PARBOABOA, Jakarta – Presiden Republik Indonesia Joko Widodo (Jokowi) menerbitkan Peraturan Presiden (Perpres) Nomor 112 Tahun 2022 Tentang Percepatan Pembangunan Energi Terbarukan untuk Penyediaan Tenaga Listrik.
Direktur Jenderal Energi Baru, Terbarukan, dan Konservasi Energi (EBTKE) Dadan Kusdiana mengatakan, dengan dikeluarkannya regulasi terbaru itu, menandakan dimulaikan era pembangunan pembangkit listrik rendah emisi dan ramah lingkungan, sekaligus pemerintah akan menyetop pembangunan Pembangkit Listrik Tenaga Uap (PLTU) baru.
Walaupun regulasi tersebut telah diterbitkan, dia memastikan tidak akan menggganggu proyek pembangkit listrik yang sedang berjalan.
"Dengan teknologi yang kita pahami saat ini, PLTU yang menggunakan batubara merupakan pembangkit listrik yang menghasilkan emisi, maka kita stop untuk pembangunan pembangkit baru, tetapi perekonomian tidak boleh terganggu dengan upaya-upaya ini," ujar Dadan dikutip dari laman resmi Kementerian ESDM, Sabtu (24/09/2022).

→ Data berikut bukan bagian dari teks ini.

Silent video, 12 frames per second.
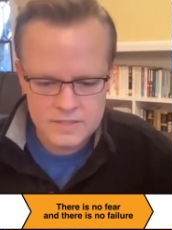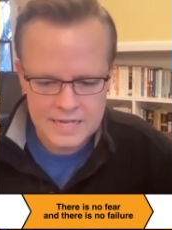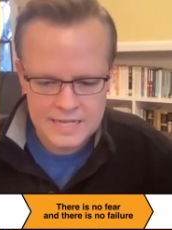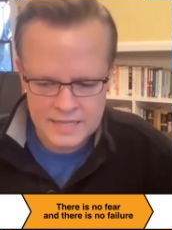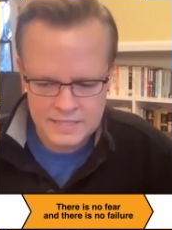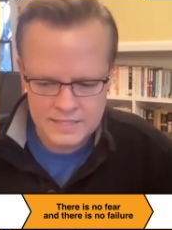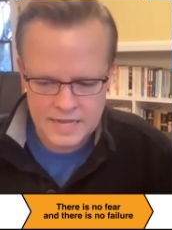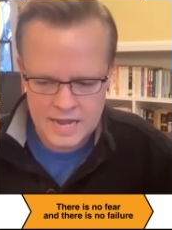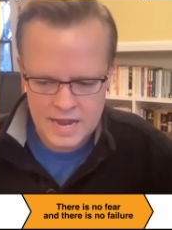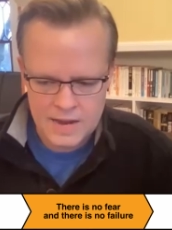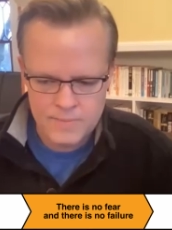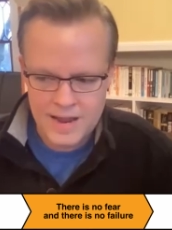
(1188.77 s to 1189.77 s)
in this
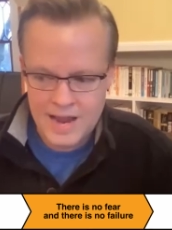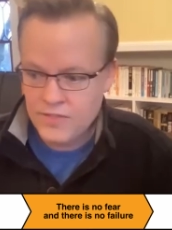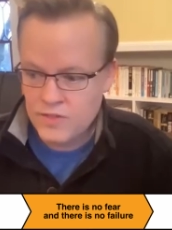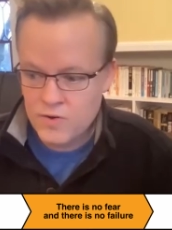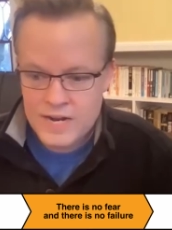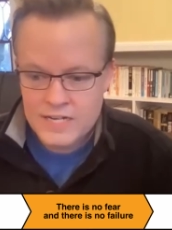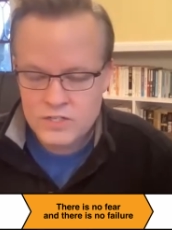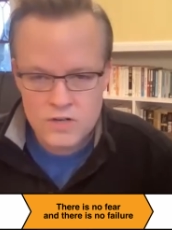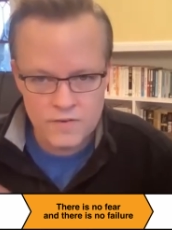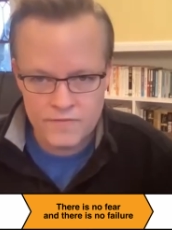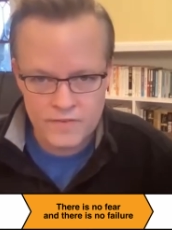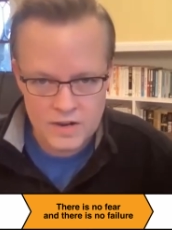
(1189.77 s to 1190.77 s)
game, and there is
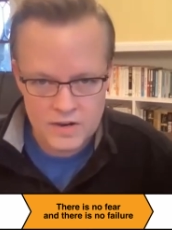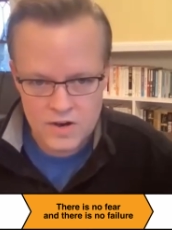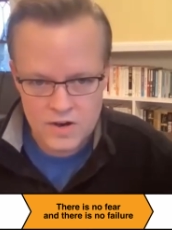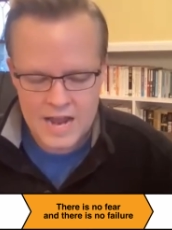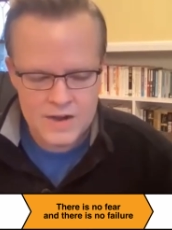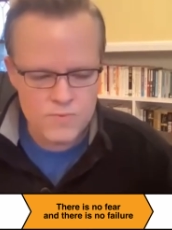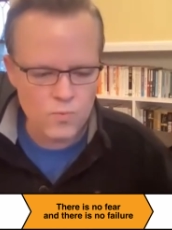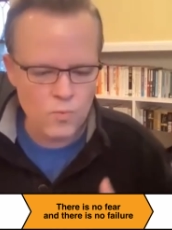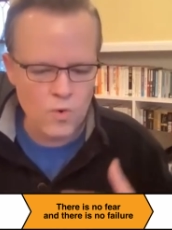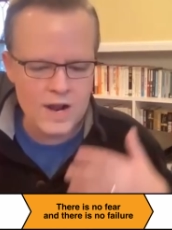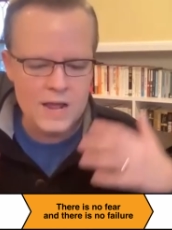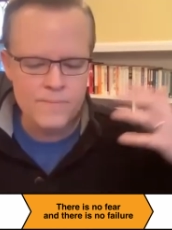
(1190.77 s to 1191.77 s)
no failure. And
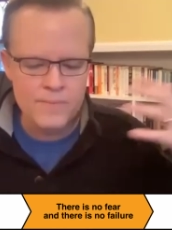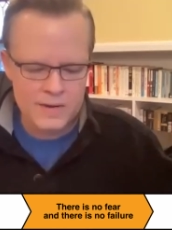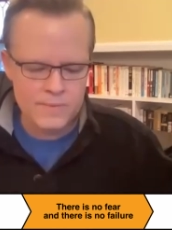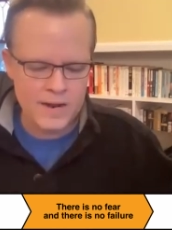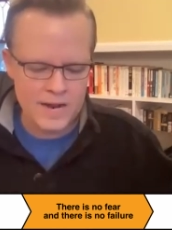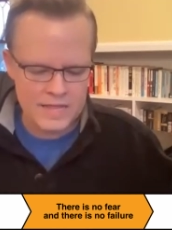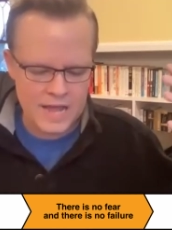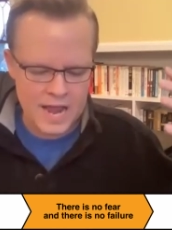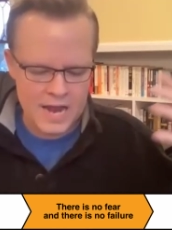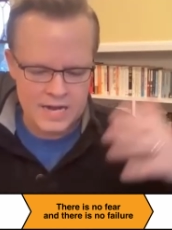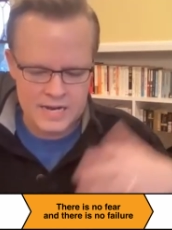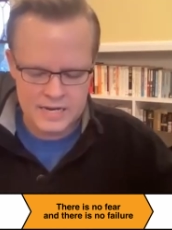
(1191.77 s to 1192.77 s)
what I mean by
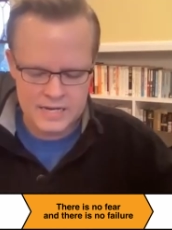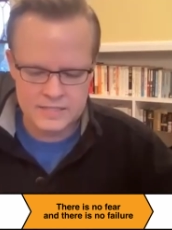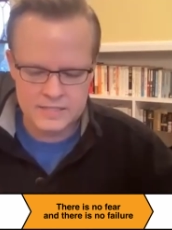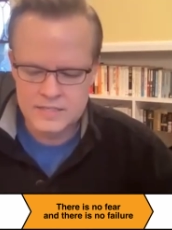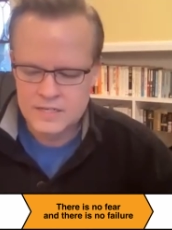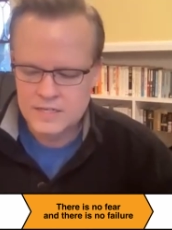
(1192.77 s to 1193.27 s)
that is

Dadan menyebutkan, pembangunan pembangkit saat ini dan masa yang akan datang, rencananya mengarah ke green industry. Bila dikaji secara ekonomi akan lebih baik, atau dalam jangka mikronya tidak akan mengurangi apa yang diperlukan sekarang.
"Berdasarkan Perpres 112 tahun 2022 bahwa pembangunan pembangkit listrik akan dilakukan secara selektif dan pembangunan pembangkit bersumber dari EBT ditargetkan berjalan beriringan," sebutnya.
Lebih lanjut, dia menuturkan pengembangan PLTU baru juga dilarang, kecuali PLTU yang telah masuk dalam Rencana Usaha Penyediaan Tenaga Listrik sebelum berlakunya Perpres ini, atau bagi PLTU yang telah memenuhi syarat.
Adapun persyaratan yang dimaksud antara lain, terintegrasi dengan industri yang dibangun berorientasi untuk peningkatan nilai tambah sumber daya alam atau termasuk dalam Proyek Strategis Nasional yang memiliki kontribusi besar terhadap penciptaan lapangan kerja dan/atau pertumbuhan ekonomi nasional.
Kedua berkomitmen untuk melakukan pengurangan emisi gas rumah kaca minimal 35 persen dalam jangka waktu 10 tahun sejak PLTU beroperasi dibandingkan dengan rata-rata emisi PLTU di Indonesia pada 2O21 melalui pengembangan teknologi, carbon offset, dan/atau bauran energi terbarukan.
"Ketiga beroperasi paling lama sampai dengan 2050," tambahnya.
Perpres 112/2022 disusun dengan pendekatan nilai keekonomian per jenis pembangkit. Penentuan tarif dilakukan dengan memperhatikan masukan dari beberapa stakeholder.
"Penyusunan dan penyiapan perpres ini cukup lama, kurang lebih 3 tahun. Saya mengikuti terus pertemuan-pertemuan pada saat penyusunannya, memang dalam prosesnya. Ada beberapa pergeseran dari sisi keekonomian dari pembangkit tertentu, dan kita buka itu di dalam Perpres ini, jadi nanti setiap tahun Menteri ESDM akan menetapkan kembali dari sisi harga," pungkas Dadan.
Untuk diketahui, penghentian dan pembangunan PLTU secara selektif merupakan salah satu program dalam memenuhi komitmen penurunan Gas Rumah Kaca (GRK) sebesar 29% di 2030 atau bisa lebih tinggi dengan kerja sama dengan pihak internasional, serta mencapai target Net Zero Emission (NZE) pada 2060 atau lebih cepat.